In the end Frain had enough time to look back, confirm she had the win, then throw her hands in the air as she crossed the line.
It was four seconds before Brown led a 12-strong chase group across the finish. Brown had taken silver for the second year running, to add to her two bronze medals in 2018 and 2020. Despite coming so close to a year in the green and gold – again – Brown was buoyant after the finish. She’d started as the only FDJ rider, giving her no support out on the road.
“I was happy with my race,” she said. “It was obviously really hard being just on my own out there. I couldn’t follow every move and I was pretty marked whenever I did something. So I think with how the race played out I did everything that I could, and I was really happy that I could win the sprint in the end with quite a few riders still left there.
“So, yeah, I’m happy with second. I would obviously have liked to have gotten the gold medal in the road race because I have a few silvers already. But yeah, it was a good race.”
Third across the line was 18-year-old Polites who, 12 months ago, was racing to victory in the U19 ranks. Her two medals – bronze in the elite race and gold in the U23 race – came as a huge surprise.
“I was just trying to ride efficiently, fuel well, and drink well,” Polites said. “Honestly, I was just trying to stay in the bunch. I thought to look at Anya Louw and obviously, Neve, and Emily Watts, for U23, and I was sort of still in the bunch and it was really moving and we started catching all the other girls.

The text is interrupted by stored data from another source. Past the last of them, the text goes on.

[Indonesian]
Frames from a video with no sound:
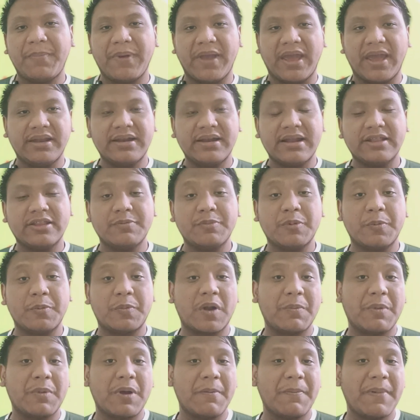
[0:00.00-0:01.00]
banner atau
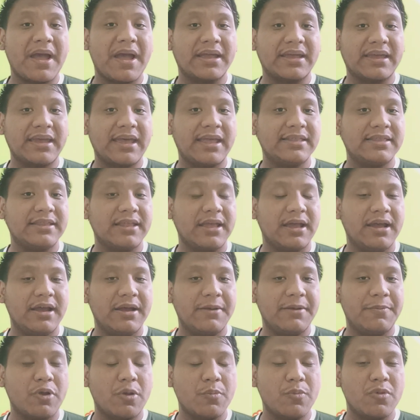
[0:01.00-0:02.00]
beberapa paket
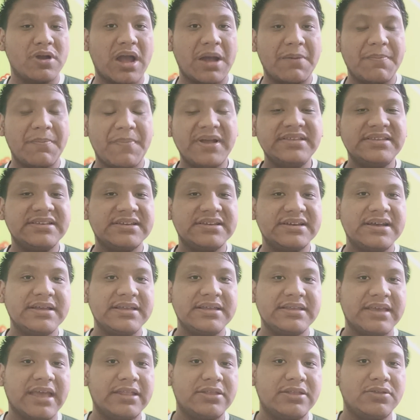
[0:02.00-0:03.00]
uh, promo kampanye,
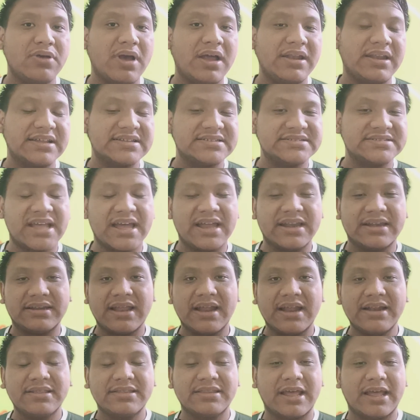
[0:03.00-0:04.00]
yaitu ada
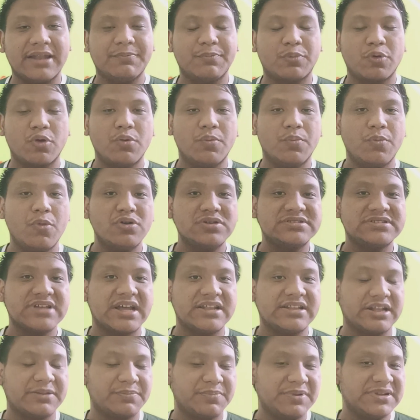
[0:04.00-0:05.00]
standar dan promo
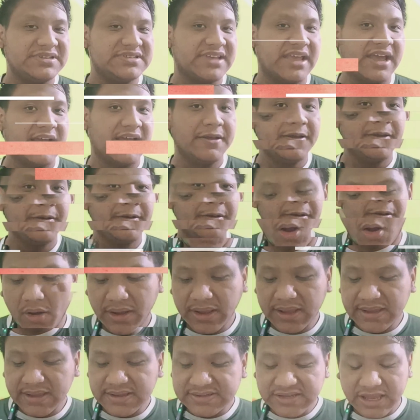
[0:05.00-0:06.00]
standar plus ya.
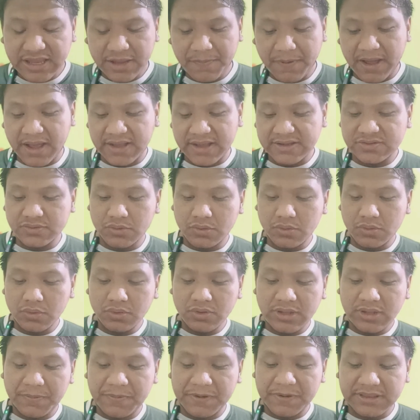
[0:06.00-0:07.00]
Oke, saya bahas dulu
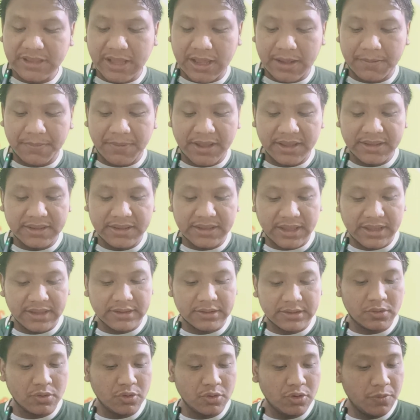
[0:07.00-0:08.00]
untuk yang pertama
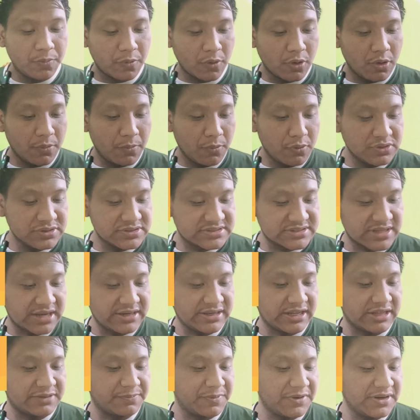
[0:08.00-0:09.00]
yaitu promo
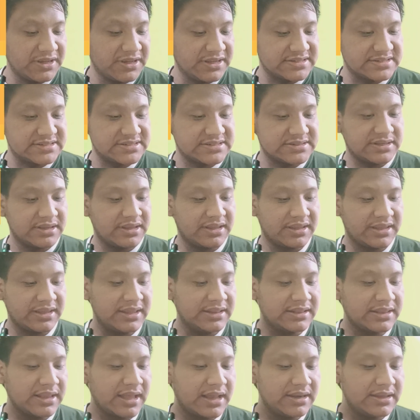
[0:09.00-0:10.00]
standar plus.
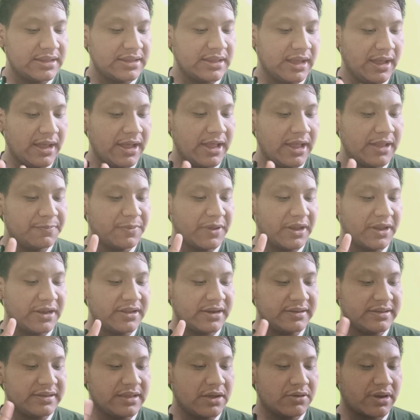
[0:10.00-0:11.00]
Kita lihat
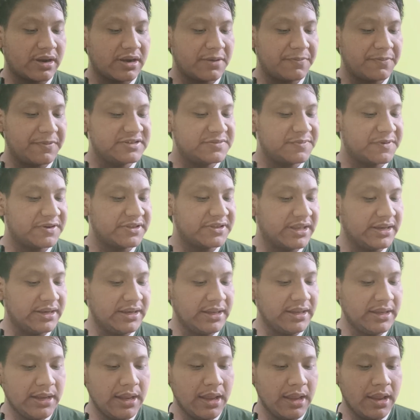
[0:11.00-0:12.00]
bannernya kurang lebih seperti
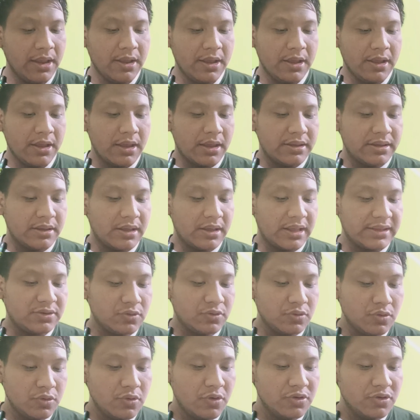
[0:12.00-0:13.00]
ini
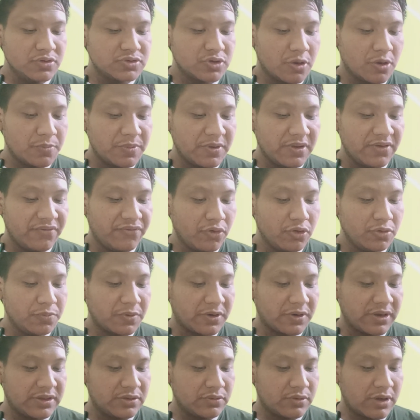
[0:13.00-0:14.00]
yaitu Shopee
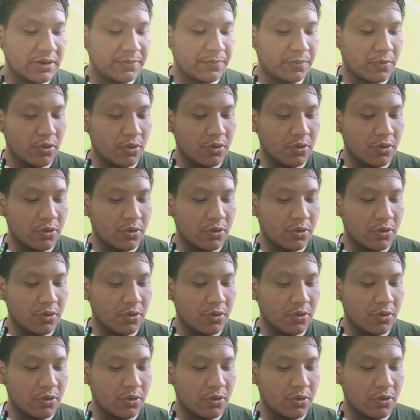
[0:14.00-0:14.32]
Food perhitungan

And then I thought I’d just give it a crack in the sprint and see how we go.”
The U23 podium was rounded out by Bradbury in the first chase group (seventh in the combined field) and last year’s U23 winner Emily Watts (Knights of Suburbia) who was 15th in the combined field, 55 seconds behind Frain.
With Roxsolt Liv SRAM due to do some racing in Europe this season, Frain should get the opportunity to show off the green and gold bands in the sport’s heartland. And Looking further ahead, Frain is motivated to take that next step – to land herself a WorldTour contract.
“I want a career, 100%,” she said. “I’m definitely stepping a little bit deeper into it this year, a bit further away from my job. It sort of feels like a bit ‘now or never’ for me. So yeah, I want it.“
More immediately, Frain, Brown and Polites will all now head over to Adelaide for the Santos Festival of Cycling, an event that replaces the COVID-affected Santos Tour Down Under for the second year running.